Secure your online presence with dedicated internet defense solutions.
Secure your online presence with dedicated internet defense solutions.
It’s not feasible to stop your local IP from being flooded using those steps. The methods described don’t effectively block ICMP traffic at the source, and placing a device outside the firewall won’t change how attacks are processed through your network. The idea of absorbing the attack on the Raspberry Pi is misleading since it doesn’t intercept the original requests.
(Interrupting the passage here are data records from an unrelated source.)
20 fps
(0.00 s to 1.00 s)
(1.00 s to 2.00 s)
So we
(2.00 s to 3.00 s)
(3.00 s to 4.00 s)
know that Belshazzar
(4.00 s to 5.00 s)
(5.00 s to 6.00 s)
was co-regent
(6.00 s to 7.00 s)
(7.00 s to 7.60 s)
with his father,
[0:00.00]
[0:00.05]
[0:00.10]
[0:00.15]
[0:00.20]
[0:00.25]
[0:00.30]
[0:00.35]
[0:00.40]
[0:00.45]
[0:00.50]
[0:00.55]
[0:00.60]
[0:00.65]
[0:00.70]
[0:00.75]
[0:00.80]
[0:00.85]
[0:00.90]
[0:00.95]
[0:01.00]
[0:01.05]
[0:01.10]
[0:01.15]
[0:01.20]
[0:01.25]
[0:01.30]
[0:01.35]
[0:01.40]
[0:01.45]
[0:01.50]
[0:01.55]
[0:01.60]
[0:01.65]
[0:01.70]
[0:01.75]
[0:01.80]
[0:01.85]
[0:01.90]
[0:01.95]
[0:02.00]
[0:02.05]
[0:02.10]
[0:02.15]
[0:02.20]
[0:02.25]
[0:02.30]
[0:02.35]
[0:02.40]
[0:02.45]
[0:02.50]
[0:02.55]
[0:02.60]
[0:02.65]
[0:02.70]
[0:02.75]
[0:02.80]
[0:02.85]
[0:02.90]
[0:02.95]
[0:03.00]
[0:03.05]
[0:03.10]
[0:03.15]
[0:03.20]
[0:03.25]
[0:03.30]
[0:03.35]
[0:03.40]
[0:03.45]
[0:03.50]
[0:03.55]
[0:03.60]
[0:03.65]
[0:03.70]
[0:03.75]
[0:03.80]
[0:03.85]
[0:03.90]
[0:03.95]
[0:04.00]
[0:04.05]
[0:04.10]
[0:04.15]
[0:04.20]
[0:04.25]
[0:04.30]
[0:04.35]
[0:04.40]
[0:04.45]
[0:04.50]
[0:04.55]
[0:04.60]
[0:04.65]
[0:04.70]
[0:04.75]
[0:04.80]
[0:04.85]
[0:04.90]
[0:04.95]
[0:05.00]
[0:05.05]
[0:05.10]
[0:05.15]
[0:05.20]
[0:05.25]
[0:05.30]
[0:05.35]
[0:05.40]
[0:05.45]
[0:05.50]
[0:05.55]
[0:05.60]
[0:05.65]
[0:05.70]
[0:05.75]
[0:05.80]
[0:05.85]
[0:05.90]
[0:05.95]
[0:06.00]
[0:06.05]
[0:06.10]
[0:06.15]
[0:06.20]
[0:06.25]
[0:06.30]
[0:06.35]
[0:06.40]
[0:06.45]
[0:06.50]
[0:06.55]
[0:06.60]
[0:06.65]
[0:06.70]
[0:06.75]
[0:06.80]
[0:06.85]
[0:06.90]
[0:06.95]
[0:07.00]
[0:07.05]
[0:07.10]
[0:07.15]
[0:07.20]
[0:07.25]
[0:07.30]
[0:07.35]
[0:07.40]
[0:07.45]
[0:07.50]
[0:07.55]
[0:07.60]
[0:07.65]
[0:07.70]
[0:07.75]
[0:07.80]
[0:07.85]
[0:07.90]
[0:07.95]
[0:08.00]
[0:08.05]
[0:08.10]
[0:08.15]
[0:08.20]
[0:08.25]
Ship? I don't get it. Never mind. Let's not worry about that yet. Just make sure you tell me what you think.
Your understanding is mostly correct. The issue often stems from your router's capacity being exceeded by the volume of packets. If your network is congested, it can't process all data efficiently, leading to performance drops. Flooding your own network doesn’t necessarily require high speeds on the attacking side, as local congestion limits throughput.
The Pi connects at a high speed, but it seems it will struggle under heavy DDoS attacks because it’s on the same network as your other devices. Could you describe your network setup? Is the router the main bottleneck, or is the issue with your connection or the server you’re using? This situation is similar to how a CDN works, but CDNs are designed to manage large volumes of traffic that a single Pi can’t handle.
It seems unlikely; you have no real chance. A drop of 500 to a 20 increase isn't strong enough to handle any DDoS attack. Are you running a website or something personal? Why would you do that? You could upgrade your connection to ten times larger for a modest monthly fee.
Imagine we place a highly capable machine outside the NAT with fast gigabit internet. Would that impact anything? Also, I’m uncertain whether it’s the link or the server, but I understand it won’t require more than 160mbps to completely cut me off. Yes, I’m trying to figure out how to handle these attacks and learn ways to absorb them. And by “few dollars a month” — do you mean a small monthly cost for this setup?
I also need to check if it's feasible to ensure my home connection remains secure against threats that don’t cause pipe overflow.
If you have a strong connection and can filter out the unwanted traffic, you're essentially creating a DDoS protection solution, similar to what many providers offer. What kind of network setup do you have? Home networks aren't designed for this, so you might consider using a VPS instead.
Network configuration involves only your router and modem linked together, with a NAS (Dell PowerEdge T30) in the center using gigabit connectivity. I needed a method to identify attacks so I could notify the responsible VPS provider, as this violates their terms of service completely.